# [How to complete this task]
Every record must appear in your copy exactly as written, with no pictures.

# [Recorded data]
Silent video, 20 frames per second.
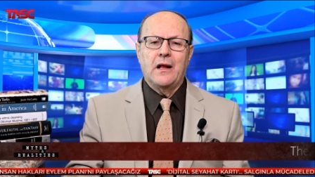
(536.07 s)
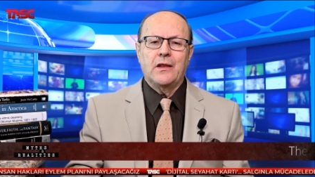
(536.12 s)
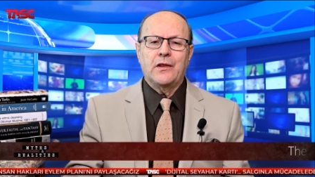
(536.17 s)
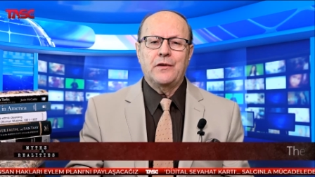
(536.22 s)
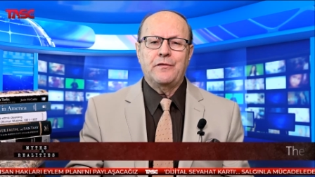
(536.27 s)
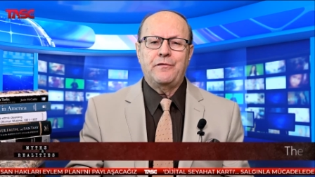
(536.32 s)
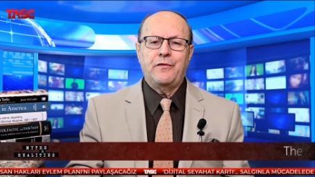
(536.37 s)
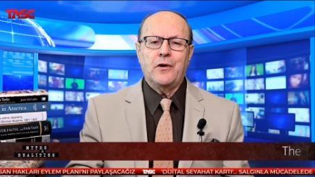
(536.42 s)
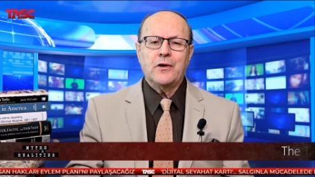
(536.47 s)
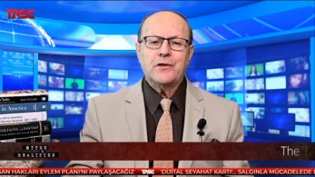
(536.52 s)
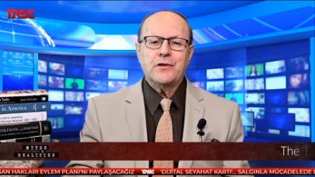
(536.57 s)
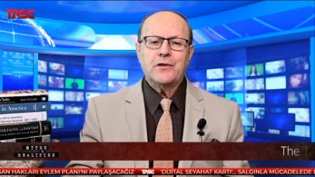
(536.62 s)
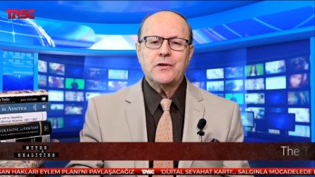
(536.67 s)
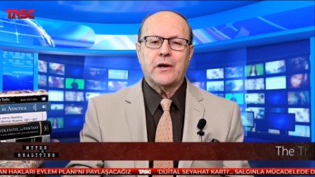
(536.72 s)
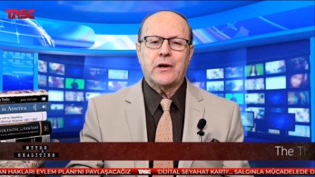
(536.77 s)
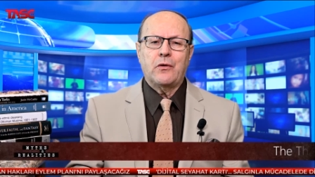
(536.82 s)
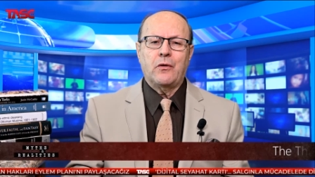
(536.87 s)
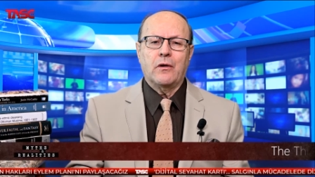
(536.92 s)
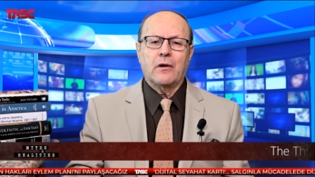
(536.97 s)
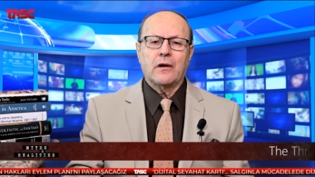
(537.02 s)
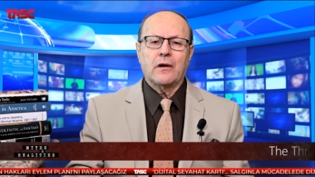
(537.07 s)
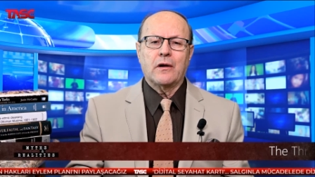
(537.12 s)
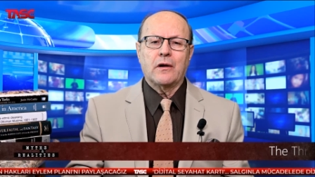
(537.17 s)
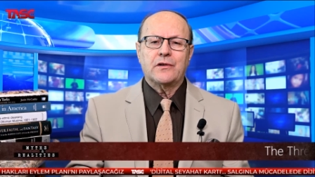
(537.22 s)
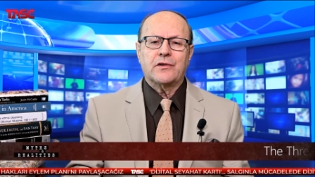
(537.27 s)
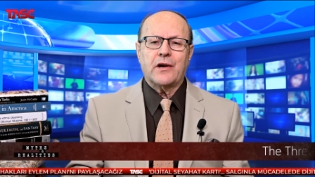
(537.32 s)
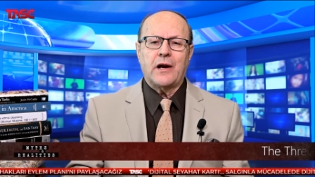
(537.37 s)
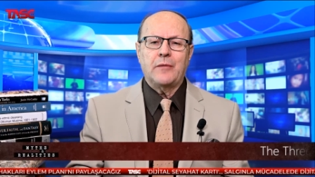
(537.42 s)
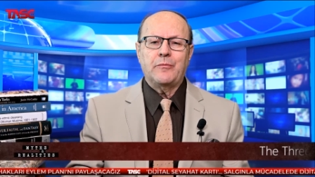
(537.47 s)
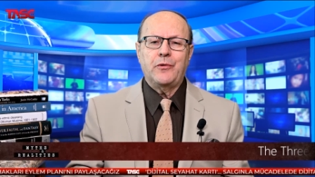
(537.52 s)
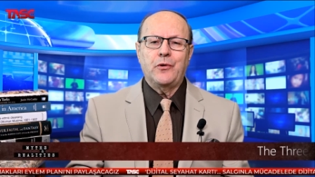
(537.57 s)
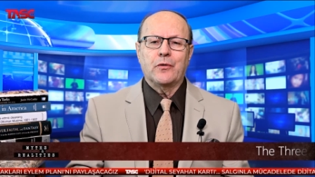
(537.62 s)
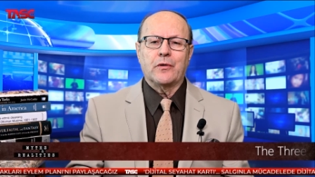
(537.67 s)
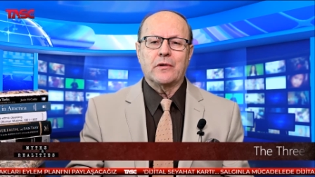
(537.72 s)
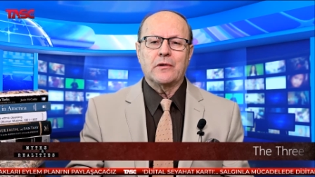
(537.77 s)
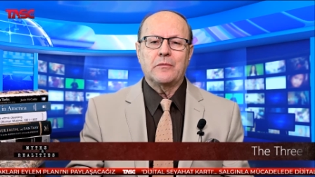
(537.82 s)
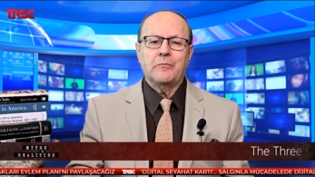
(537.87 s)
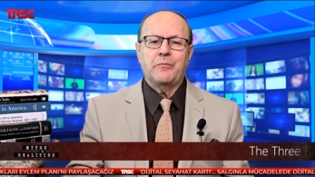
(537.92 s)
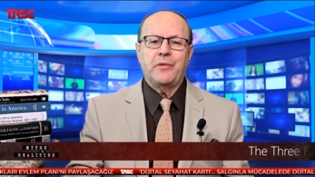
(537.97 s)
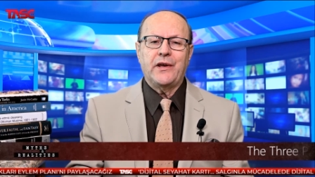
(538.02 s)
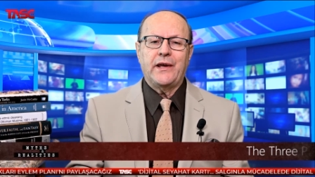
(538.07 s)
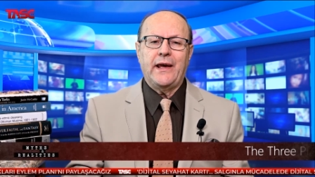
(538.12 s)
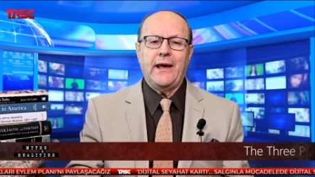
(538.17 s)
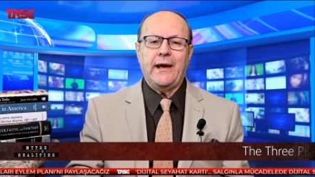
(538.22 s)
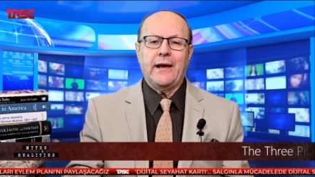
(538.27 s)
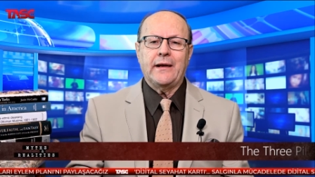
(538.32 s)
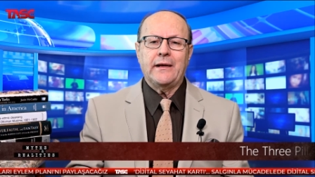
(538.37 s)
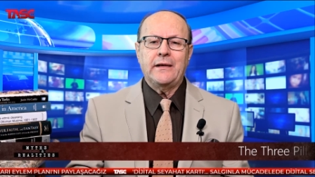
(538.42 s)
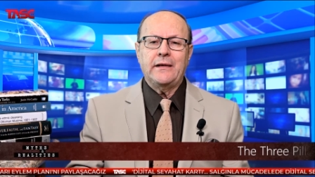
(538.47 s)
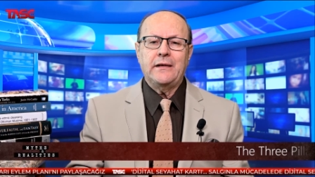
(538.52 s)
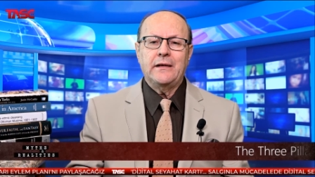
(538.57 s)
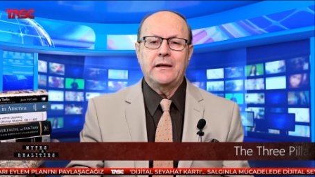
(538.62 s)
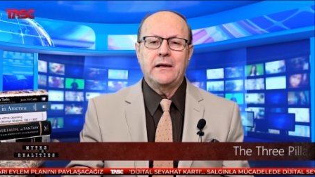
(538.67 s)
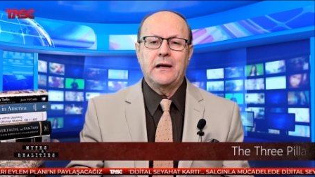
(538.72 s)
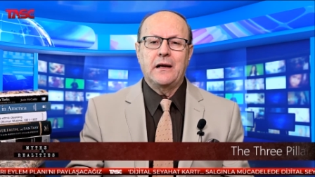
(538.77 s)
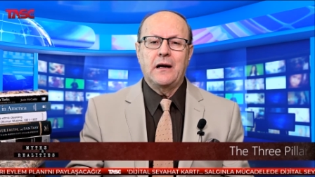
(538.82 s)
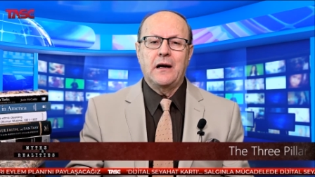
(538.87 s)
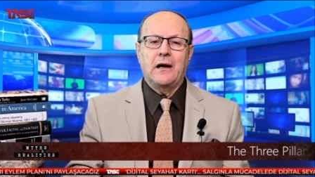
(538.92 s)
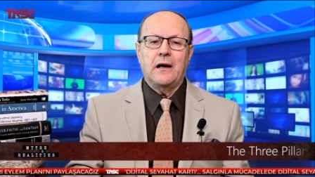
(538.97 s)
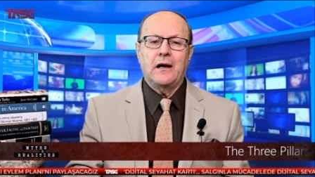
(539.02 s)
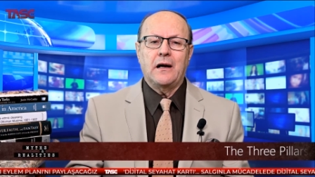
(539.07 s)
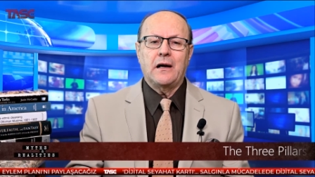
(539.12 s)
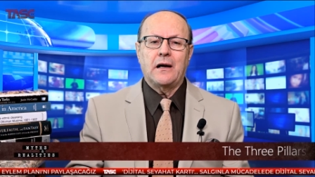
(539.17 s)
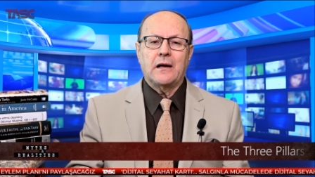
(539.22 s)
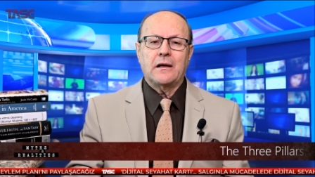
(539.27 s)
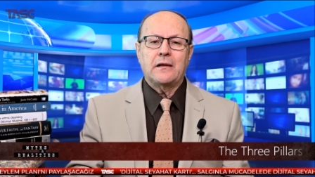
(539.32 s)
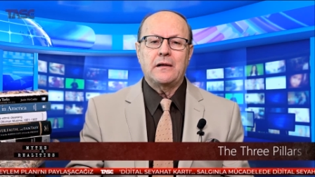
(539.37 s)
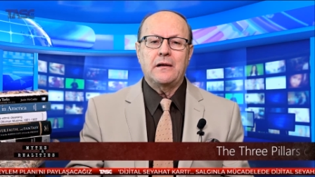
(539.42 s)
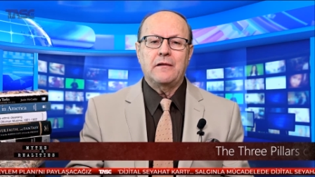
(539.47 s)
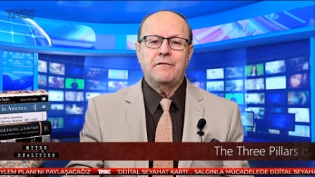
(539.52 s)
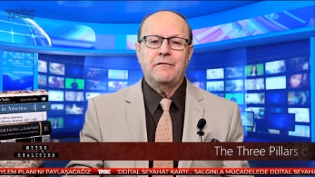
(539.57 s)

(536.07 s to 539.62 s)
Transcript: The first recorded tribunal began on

# [The answer]
Silent video, 20 frames per second.
(536.07 s)
(536.12 s)
(536.17 s)
(536.22 s)
(536.27 s)
(536.32 s)
(536.37 s)
(536.42 s)
(536.47 s)
(536.52 s)
(536.57 s)
(536.62 s)
(536.67 s)
(536.72 s)
(536.77 s)
(536.82 s)
(536.87 s)
(536.92 s)
(536.97 s)
(537.02 s)
(537.07 s)
(537.12 s)
(537.17 s)
(537.22 s)
(537.27 s)
(537.32 s)
(537.37 s)
(537.42 s)
(537.47 s)
(537.52 s)
(537.57 s)
(537.62 s)
(537.67 s)
(537.72 s)
(537.77 s)
(537.82 s)
(537.87 s)
(537.92 s)
(537.97 s)
(538.02 s)
(538.07 s)
(538.12 s)
(538.17 s)
(538.22 s)
(538.27 s)
(538.32 s)
(538.37 s)
(538.42 s)
(538.47 s)
(538.52 s)
(538.57 s)
(538.62 s)
(538.67 s)
(538.72 s)
(538.77 s)
(538.82 s)
(538.87 s)
(538.92 s)
(538.97 s)
(539.02 s)
(539.07 s)
(539.12 s)
(539.17 s)
(539.22 s)
(539.27 s)
(539.32 s)
(539.37 s)
(539.42 s)
(539.47 s)
(539.52 s)
(539.57 s)

(536.07 s to 539.62 s)
Transcript: The first recorded tribunal began on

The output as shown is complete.